→ Task objective
Repeat exactly what runs from the line with "[0:02.00-0:02.50]" through the last line of the material, and keep the pictures out of it.

• • •

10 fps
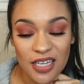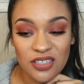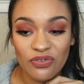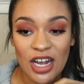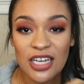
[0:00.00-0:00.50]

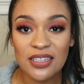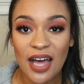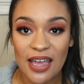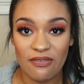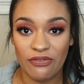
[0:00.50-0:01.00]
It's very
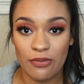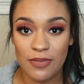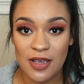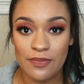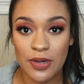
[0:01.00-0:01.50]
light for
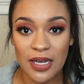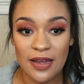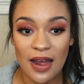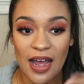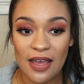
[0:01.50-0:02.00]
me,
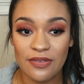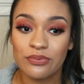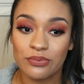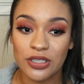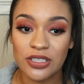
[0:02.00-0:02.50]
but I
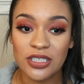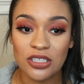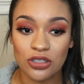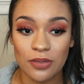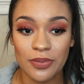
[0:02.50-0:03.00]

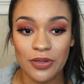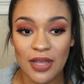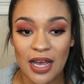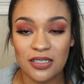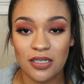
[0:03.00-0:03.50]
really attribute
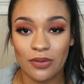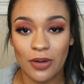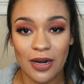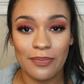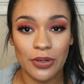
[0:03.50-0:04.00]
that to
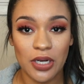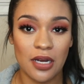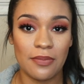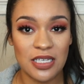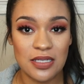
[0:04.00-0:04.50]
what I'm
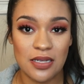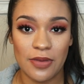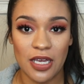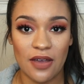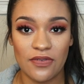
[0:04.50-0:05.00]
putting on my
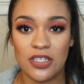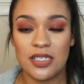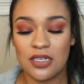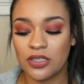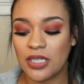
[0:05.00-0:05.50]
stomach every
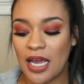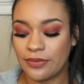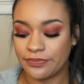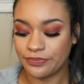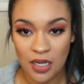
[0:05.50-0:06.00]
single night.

• • •

→ The completed task
[0:02.00-0:02.50]
but I
[0:02.50-0:03.00]

[0:03.00-0:03.50]
really attribute
[0:03.50-0:04.00]
that to
[0:04.00-0:04.50]
what I'm
[0:04.50-0:05.00]
putting on my
[0:05.00-0:05.50]
stomach every
[0:05.50-0:06.00]
single night.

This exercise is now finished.